__Work instructions__
What follows is a listing to transcribe exactly, leaving the pictures out.

__Provided data__
---

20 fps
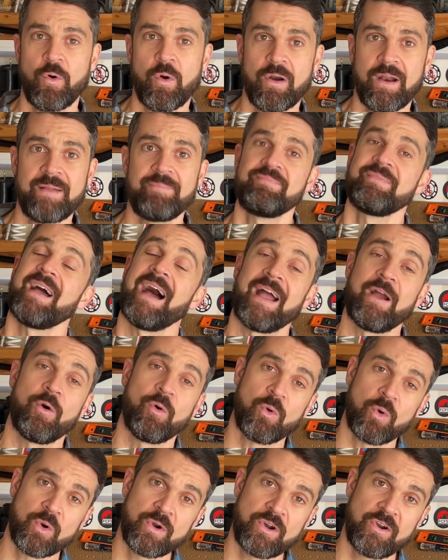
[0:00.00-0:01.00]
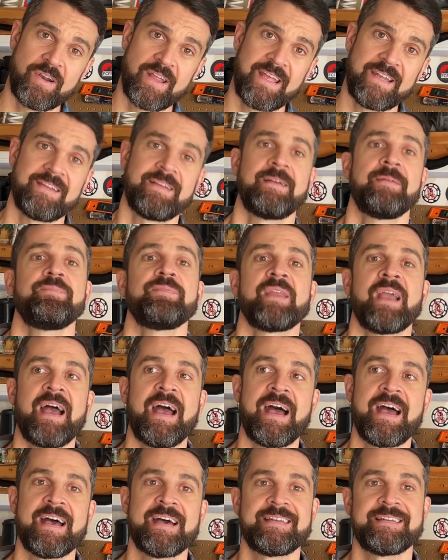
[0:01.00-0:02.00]
for it, I ordered it,
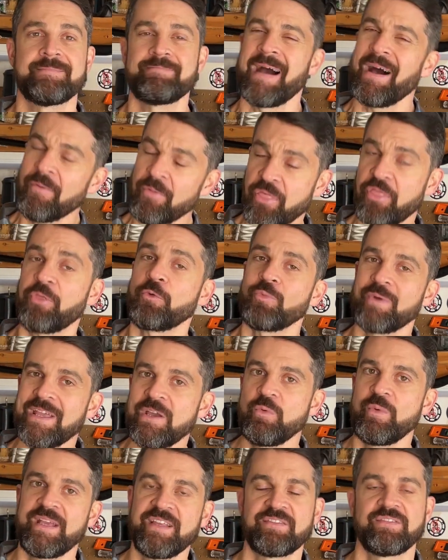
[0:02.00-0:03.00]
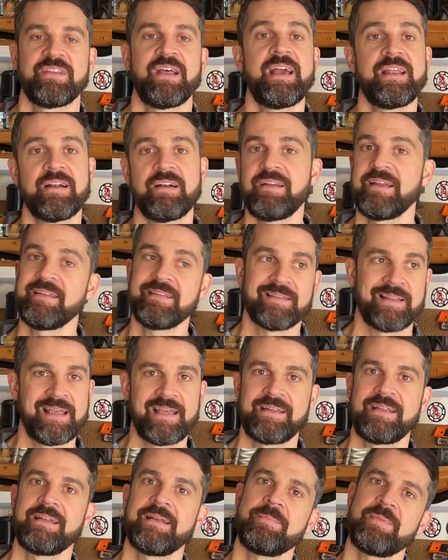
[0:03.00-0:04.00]
and about 3 weeks later, it
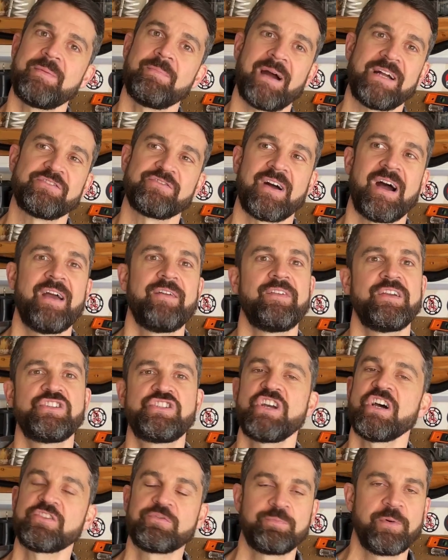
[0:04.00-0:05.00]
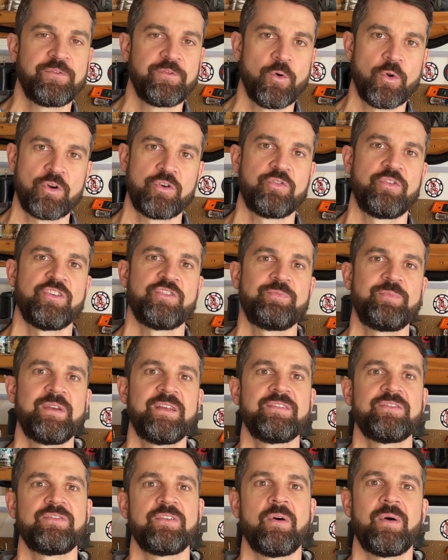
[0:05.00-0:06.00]
landed up in my driveway just before
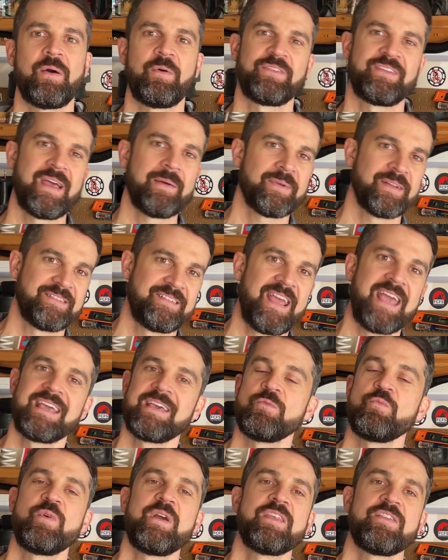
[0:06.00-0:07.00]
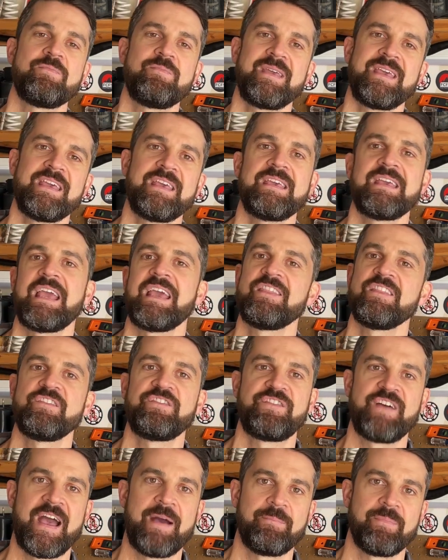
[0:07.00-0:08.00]
Christmas, so I was able to take it with me and the
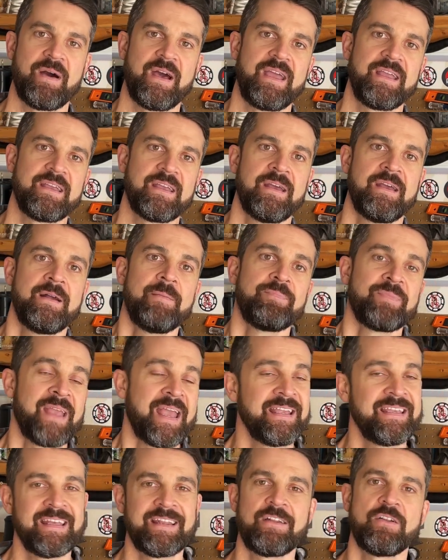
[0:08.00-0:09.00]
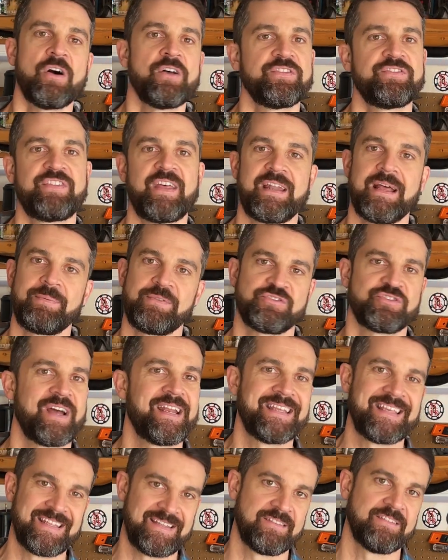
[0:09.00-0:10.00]
fat bike and get it all set up and try
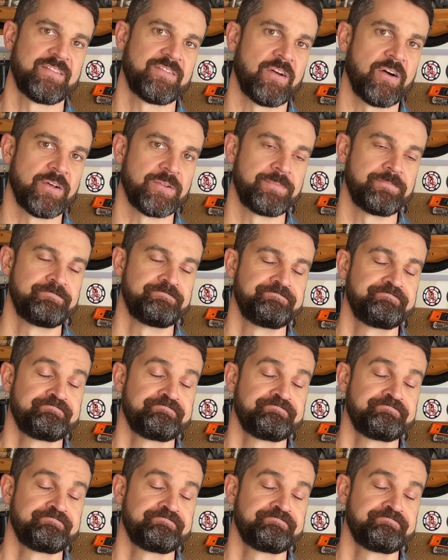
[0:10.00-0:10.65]
to get installed.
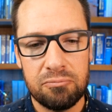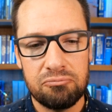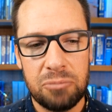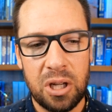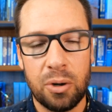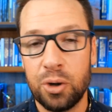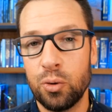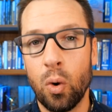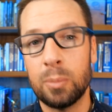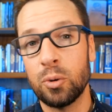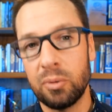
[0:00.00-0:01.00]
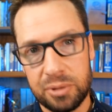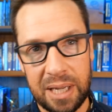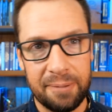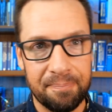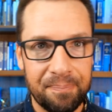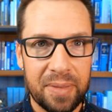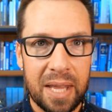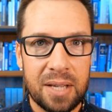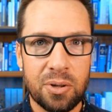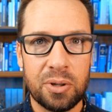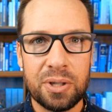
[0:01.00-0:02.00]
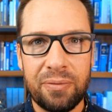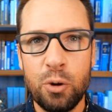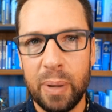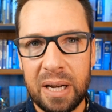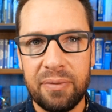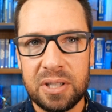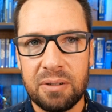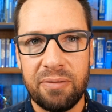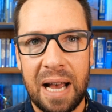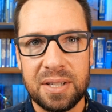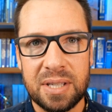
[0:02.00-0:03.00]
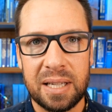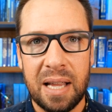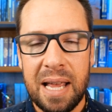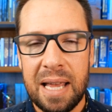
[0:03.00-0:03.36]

you know, your normal routine. So there's a few benefits of fasting.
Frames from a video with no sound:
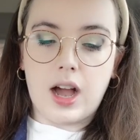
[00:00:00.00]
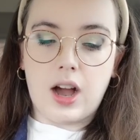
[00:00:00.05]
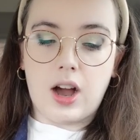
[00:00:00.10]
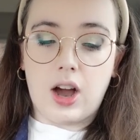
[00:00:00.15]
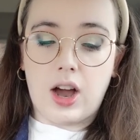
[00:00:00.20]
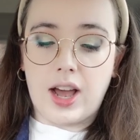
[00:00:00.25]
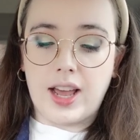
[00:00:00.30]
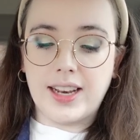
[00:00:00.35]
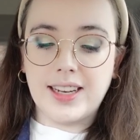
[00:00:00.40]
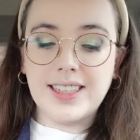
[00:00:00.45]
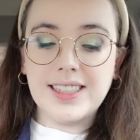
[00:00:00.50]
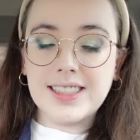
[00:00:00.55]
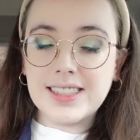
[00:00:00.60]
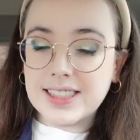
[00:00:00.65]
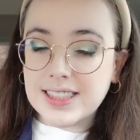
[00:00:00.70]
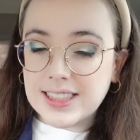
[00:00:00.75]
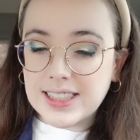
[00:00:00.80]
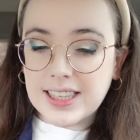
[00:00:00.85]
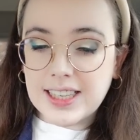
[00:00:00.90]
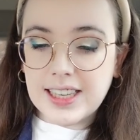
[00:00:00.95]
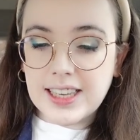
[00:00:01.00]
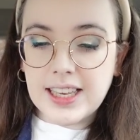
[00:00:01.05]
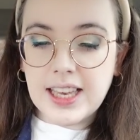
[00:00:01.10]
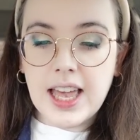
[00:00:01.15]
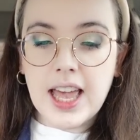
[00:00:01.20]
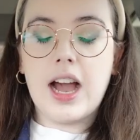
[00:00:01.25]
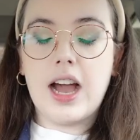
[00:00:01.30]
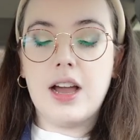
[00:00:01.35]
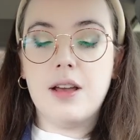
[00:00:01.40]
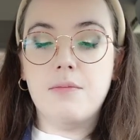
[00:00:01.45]
Honestly,
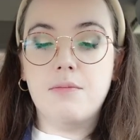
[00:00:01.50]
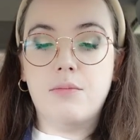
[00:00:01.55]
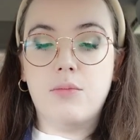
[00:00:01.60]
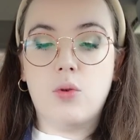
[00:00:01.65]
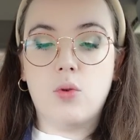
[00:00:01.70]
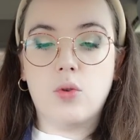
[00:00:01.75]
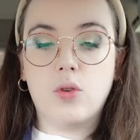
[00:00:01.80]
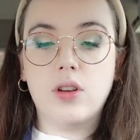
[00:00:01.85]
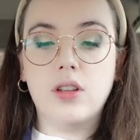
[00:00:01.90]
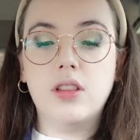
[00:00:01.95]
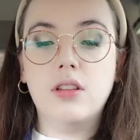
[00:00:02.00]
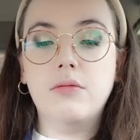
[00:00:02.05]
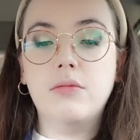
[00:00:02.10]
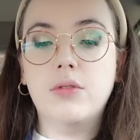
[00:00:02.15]
I'm more in the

---

__Answer to the problem__
20 fps
[0:00.00-0:01.00]
[0:01.00-0:02.00]
for it, I ordered it,
[0:02.00-0:03.00]
[0:03.00-0:04.00]
and about 3 weeks later, it
[0:04.00-0:05.00]
[0:05.00-0:06.00]
landed up in my driveway just before
[0:06.00-0:07.00]
[0:07.00-0:08.00]
Christmas, so I was able to take it with me and the
[0:08.00-0:09.00]
[0:09.00-0:10.00]
fat bike and get it all set up and try
[0:10.00-0:10.65]
to get installed.
[0:00.00-0:01.00]
[0:01.00-0:02.00]
[0:02.00-0:03.00]
[0:03.00-0:03.36]

you know, your normal routine. So there's a few benefits of fasting.
Frames from a video with no sound:
[00:00:00.00]
[00:00:00.05]
[00:00:00.10]
[00:00:00.15]
[00:00:00.20]
[00:00:00.25]
[00:00:00.30]
[00:00:00.35]
[00:00:00.40]
[00:00:00.45]
[00:00:00.50]
[00:00:00.55]
[00:00:00.60]
[00:00:00.65]
[00:00:00.70]
[00:00:00.75]
[00:00:00.80]
[00:00:00.85]
[00:00:00.90]
[00:00:00.95]
[00:00:01.00]
[00:00:01.05]
[00:00:01.10]
[00:00:01.15]
[00:00:01.20]
[00:00:01.25]
[00:00:01.30]
[00:00:01.35]
[00:00:01.40]
[00:00:01.45]
Honestly,
[00:00:01.50]
[00:00:01.55]
[00:00:01.60]
[00:00:01.65]
[00:00:01.70]
[00:00:01.75]
[00:00:01.80]
[00:00:01.85]
[00:00:01.90]
[00:00:01.95]
[00:00:02.00]
[00:00:02.05]
[00:00:02.10]
[00:00:02.15]
I'm more in the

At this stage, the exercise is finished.